Mantente atento/a a nuestras convocatorias de masterclasses, ensayos abiertos y conversatorios sobre arte e industria, y aprovéchalos para preguntar y resolver dudas. 

Por qué funciona: 

Porque acelera tu aprendizaje con modelamiento (estrategias probadas), te da criterios para evaluar tu sonido y tus decisiones, reduce el ensayo-error ciego y fortalece la metacognición (sabes qué entrenas y cómo medir progreso).

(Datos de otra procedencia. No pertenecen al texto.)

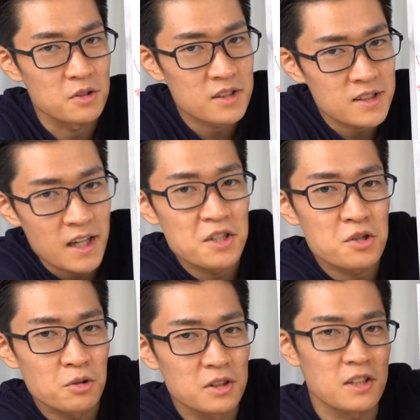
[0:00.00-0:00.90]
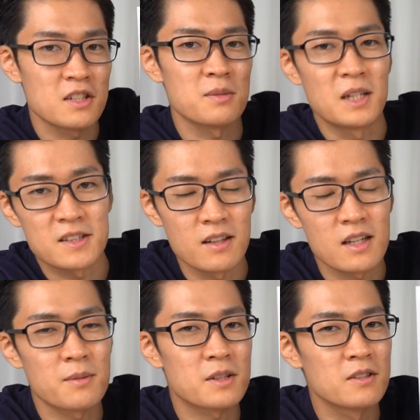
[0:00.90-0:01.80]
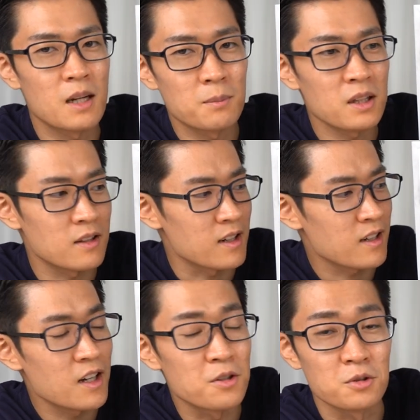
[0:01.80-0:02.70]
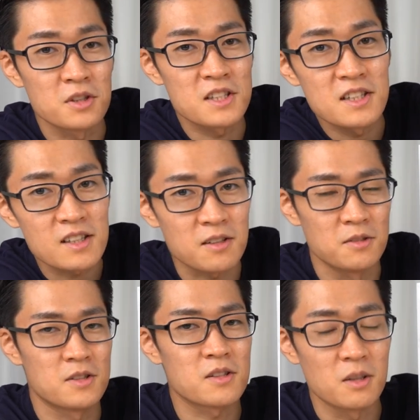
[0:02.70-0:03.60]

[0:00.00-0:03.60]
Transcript: the size of the loops. Smaller circuits emit less noise.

Además, amplía tu nutrición cultural y te entrega un mapa de estándares reales del oficio. 

10.- Celebra tus logros (cierra con avance, no con juicio) 

Al final de cada sesión, nombra 1 a 3 logros concretos (aunque sean pequeños): “salió más limpio”, “bajó la tensión”, “subí 4 bpm sin ensuciar”, “me sostuve en el plan”.  

Déjalos anotados y termina con una mini-celebración simple: un “check” visible, un audio corto para repetir el logro o envíaselo a alguien que pueda alegrarse también. La regla es: celebras el proceso, no la perfección. 

Por qué funciona: refuerza la motivación y la autoeficacia, le da a la mente una señal de “esto valió la pena” y te deja con una sensación de continuidad (“sé por dónde seguir”) en vez de frustración. Además, cierra la práctica con energía, lo que aumenta la probabilidad de volver mañana. 

Arma tu plan de entrenamiento con estas sugerencias y lleva tu performance al siguiente nivel.